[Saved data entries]
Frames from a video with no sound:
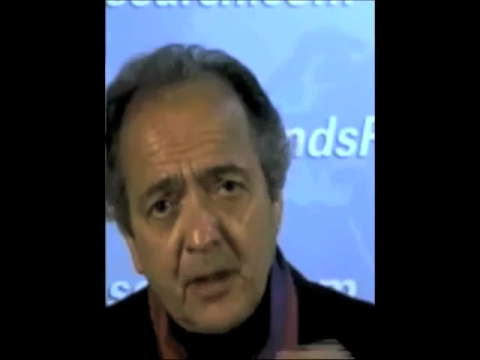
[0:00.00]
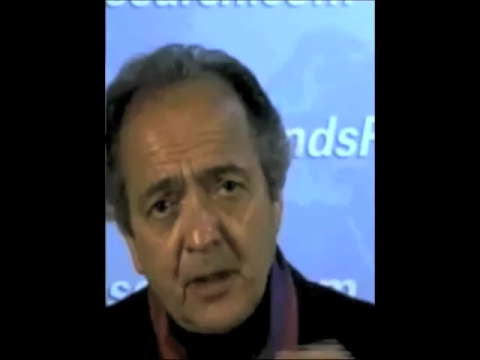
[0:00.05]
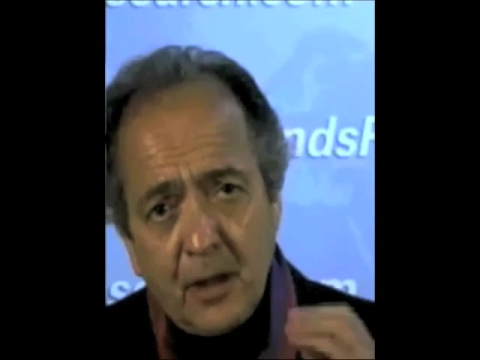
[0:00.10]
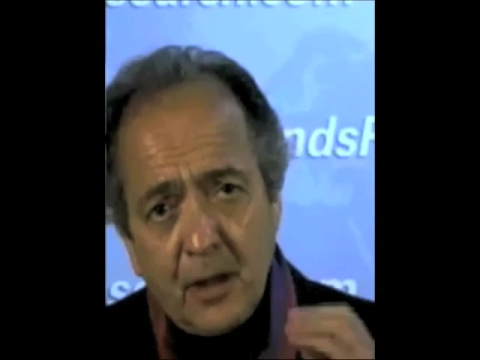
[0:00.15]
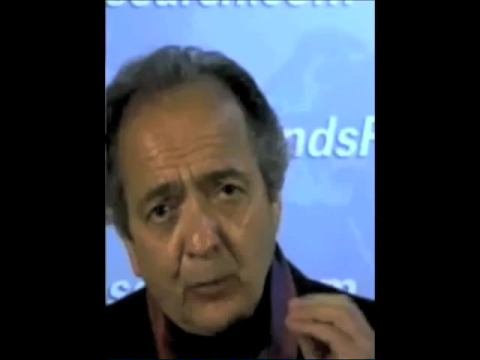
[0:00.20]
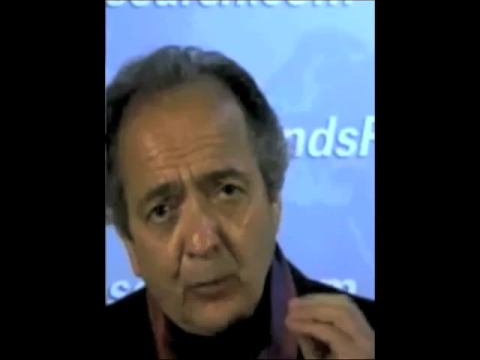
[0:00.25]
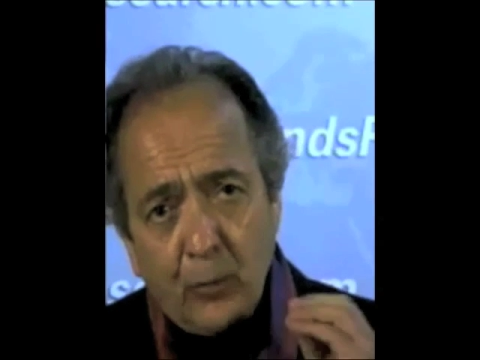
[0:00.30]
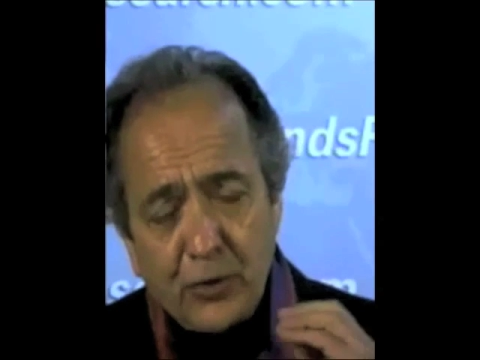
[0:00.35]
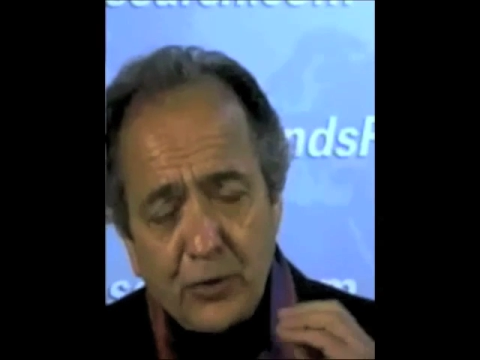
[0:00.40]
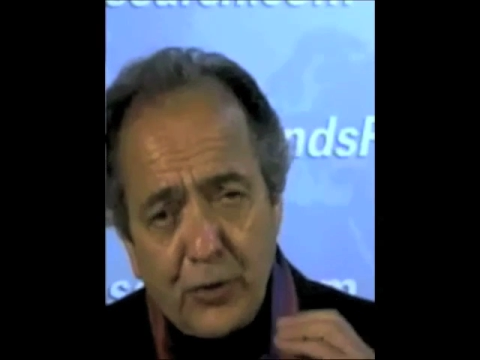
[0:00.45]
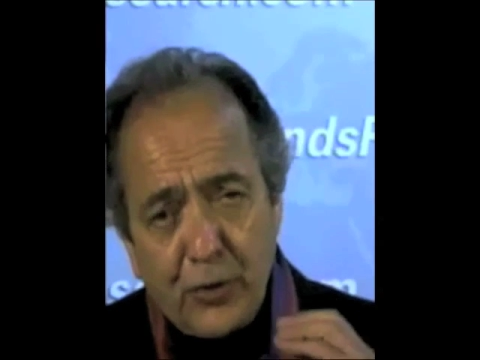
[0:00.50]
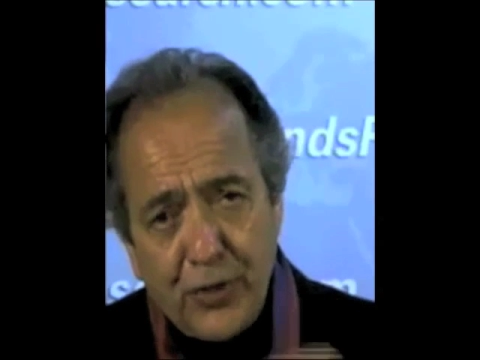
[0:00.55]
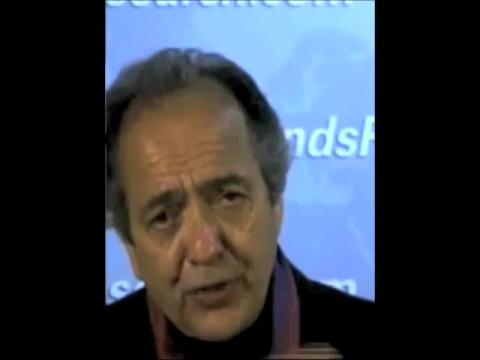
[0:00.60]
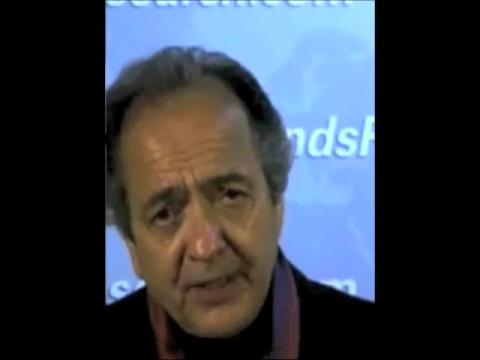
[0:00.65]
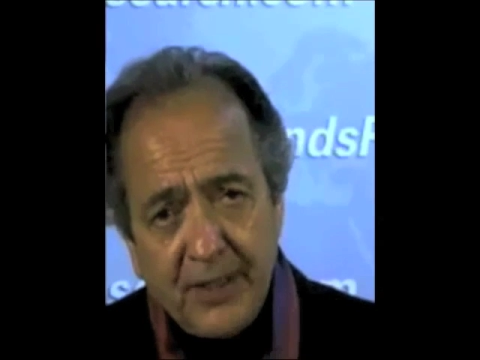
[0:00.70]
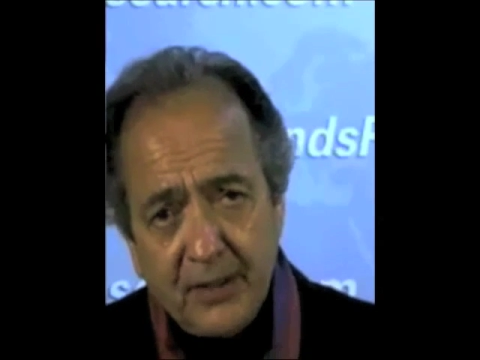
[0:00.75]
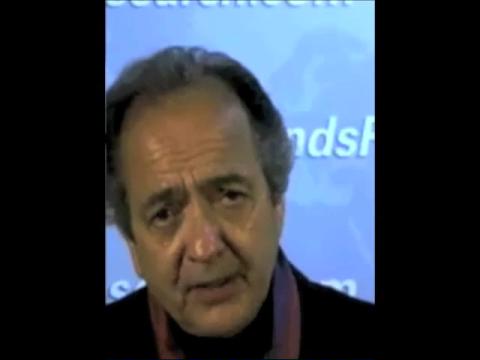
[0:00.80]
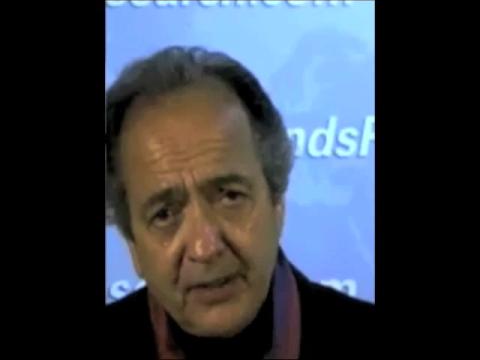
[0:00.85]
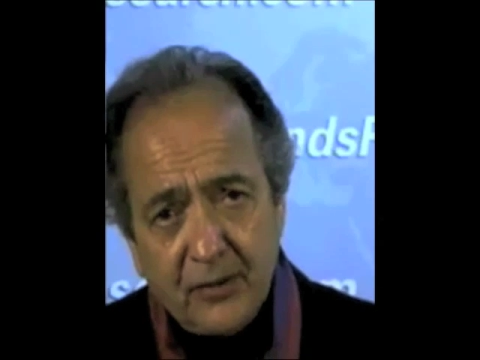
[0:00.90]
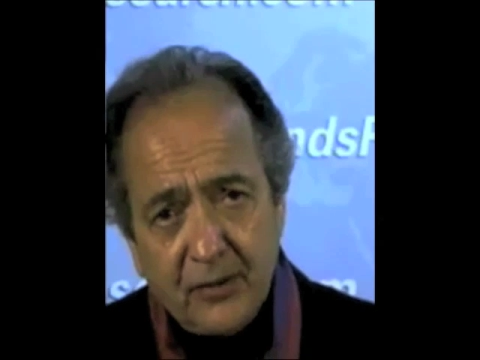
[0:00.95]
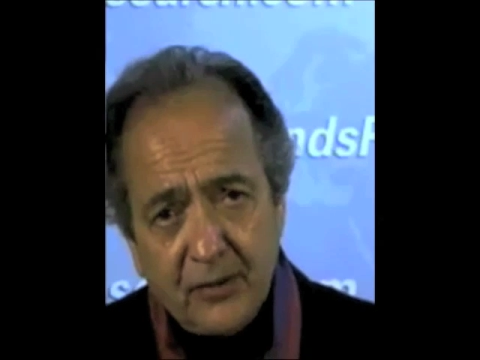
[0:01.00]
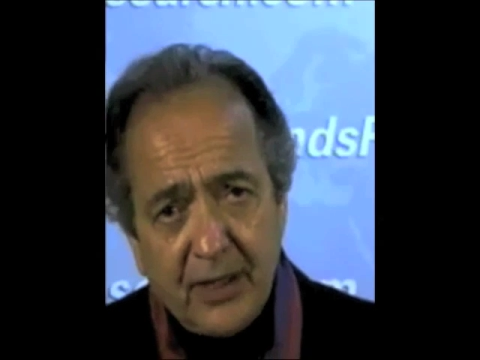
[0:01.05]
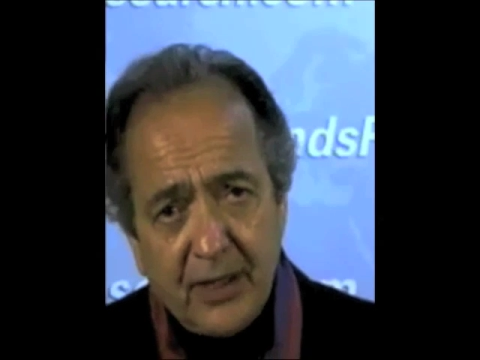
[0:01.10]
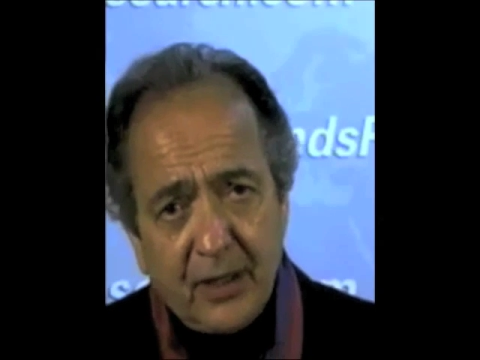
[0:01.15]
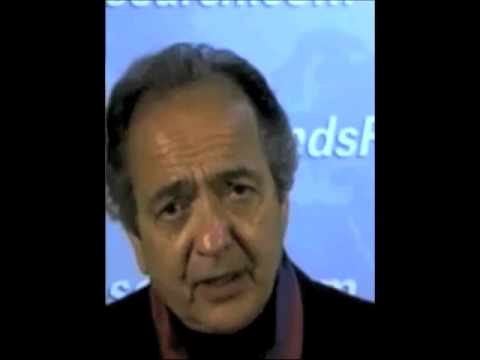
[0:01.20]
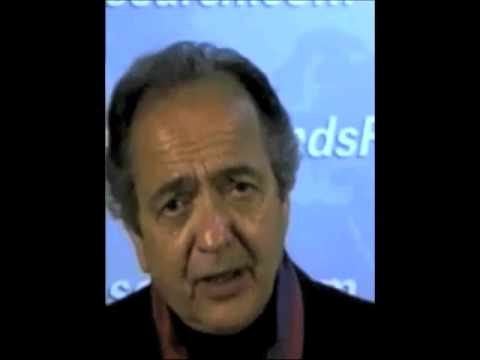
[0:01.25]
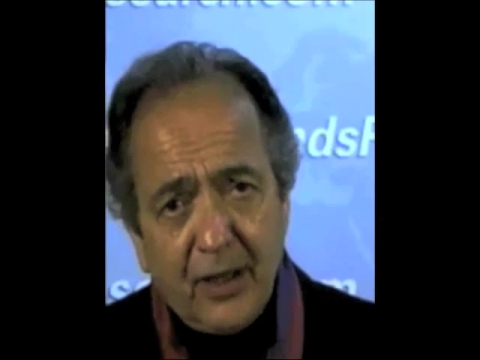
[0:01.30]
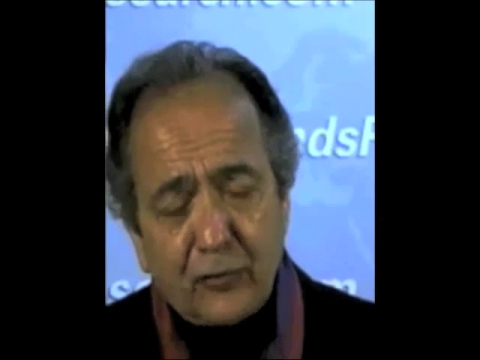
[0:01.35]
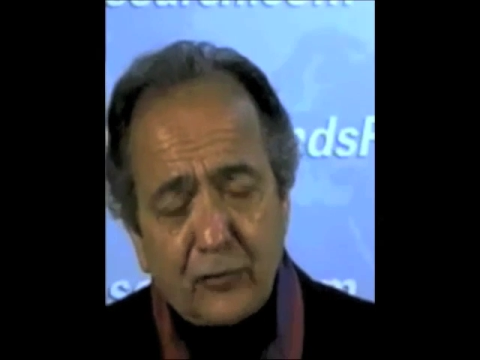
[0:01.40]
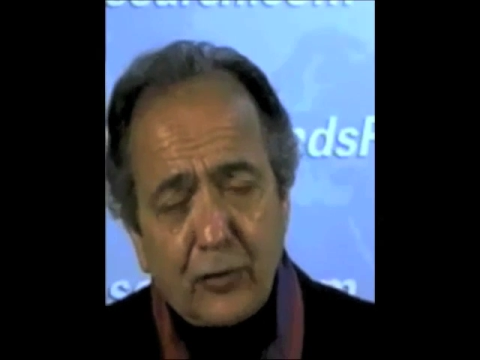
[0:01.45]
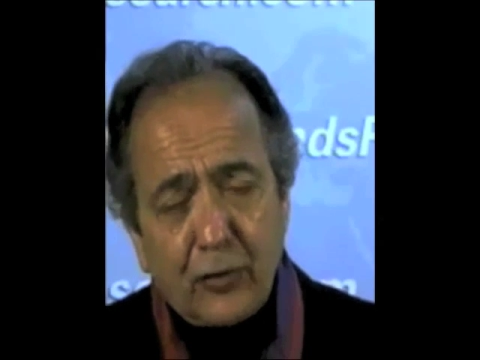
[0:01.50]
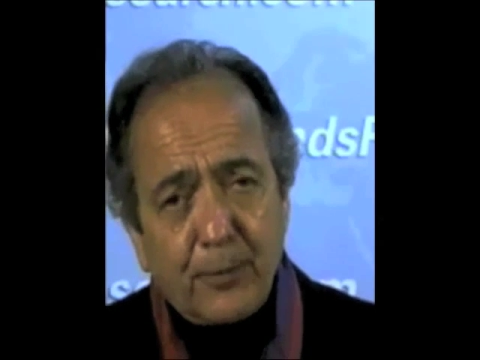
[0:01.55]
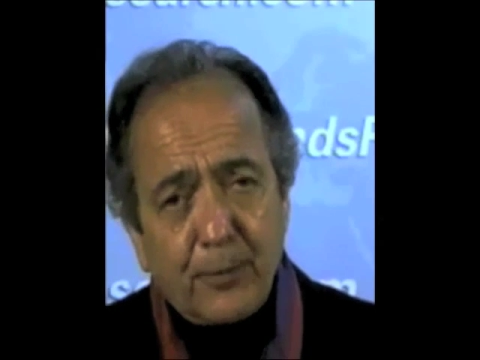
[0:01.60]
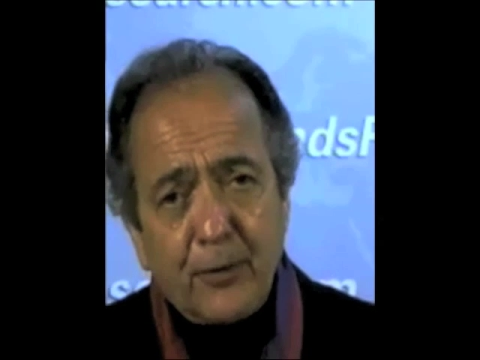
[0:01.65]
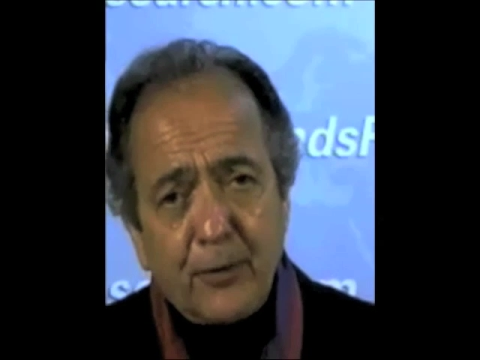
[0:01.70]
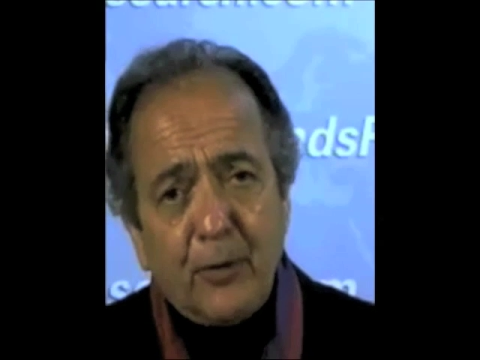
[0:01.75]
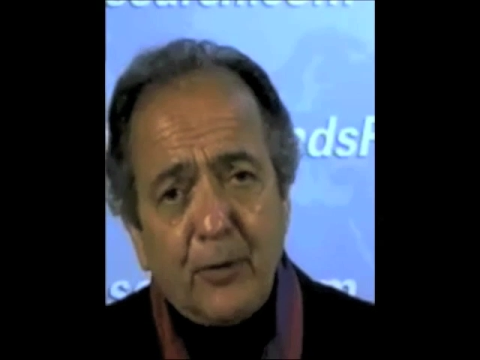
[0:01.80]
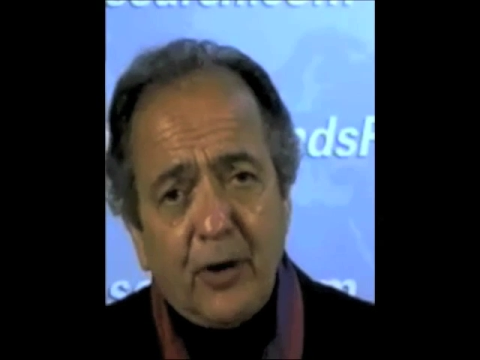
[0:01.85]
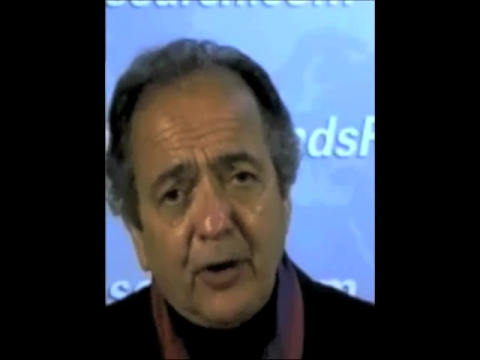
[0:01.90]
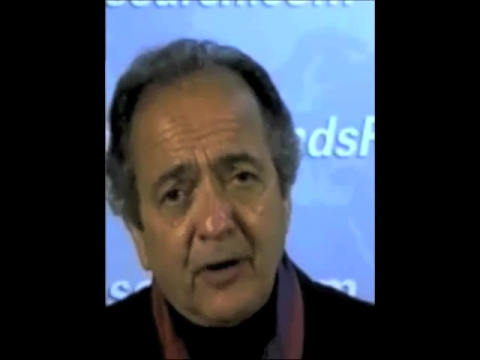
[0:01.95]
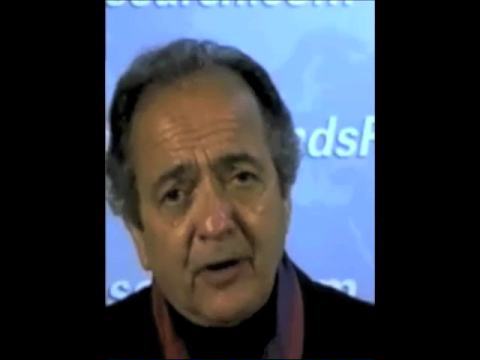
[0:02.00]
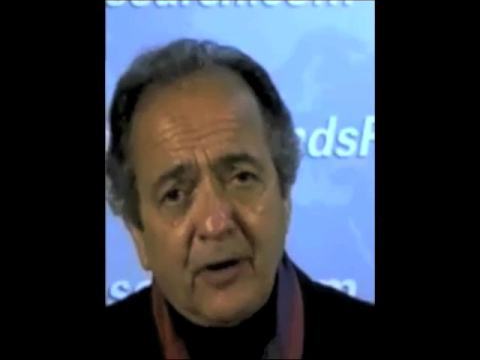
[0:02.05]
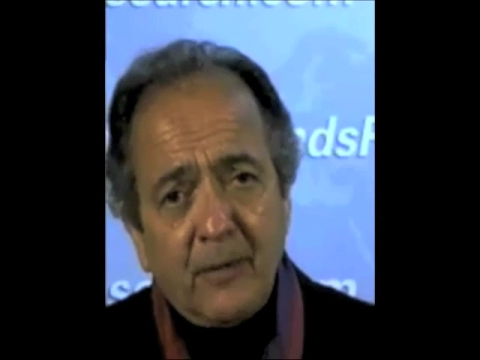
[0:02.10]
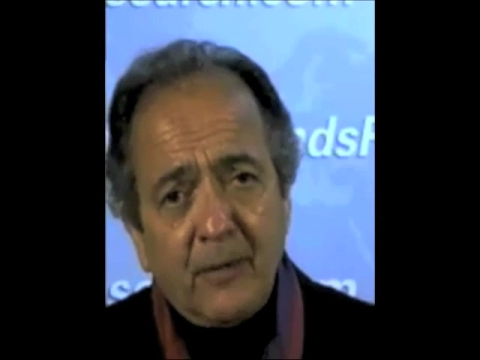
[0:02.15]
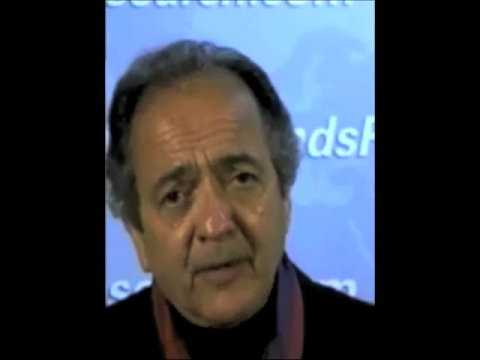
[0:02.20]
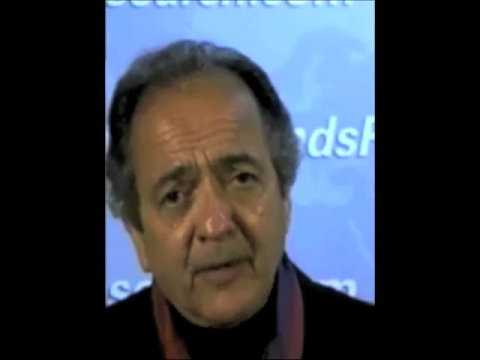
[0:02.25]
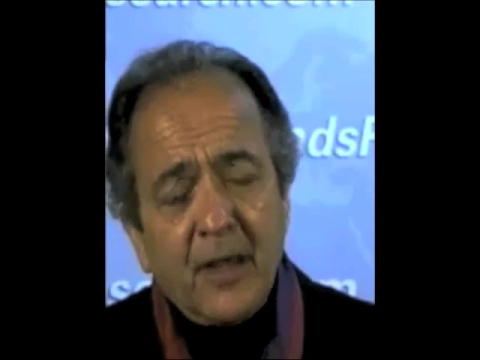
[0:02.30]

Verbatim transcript: when you're thinking like an entrepreneur,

## Exercise aim:
Output the records verbatim without pictures.

## Task response:
Frames from a video with no sound:
[0:00.00]
[0:00.05]
[0:00.10]
[0:00.15]
[0:00.20]
[0:00.25]
[0:00.30]
[0:00.35]
[0:00.40]
[0:00.45]
[0:00.50]
[0:00.55]
[0:00.60]
[0:00.65]
[0:00.70]
[0:00.75]
[0:00.80]
[0:00.85]
[0:00.90]
[0:00.95]
[0:01.00]
[0:01.05]
[0:01.10]
[0:01.15]
[0:01.20]
[0:01.25]
[0:01.30]
[0:01.35]
[0:01.40]
[0:01.45]
[0:01.50]
[0:01.55]
[0:01.60]
[0:01.65]
[0:01.70]
[0:01.75]
[0:01.80]
[0:01.85]
[0:01.90]
[0:01.95]
[0:02.00]
[0:02.05]
[0:02.10]
[0:02.15]
[0:02.20]
[0:02.25]
[0:02.30]

Verbatim transcript: when you're thinking like an entrepreneur,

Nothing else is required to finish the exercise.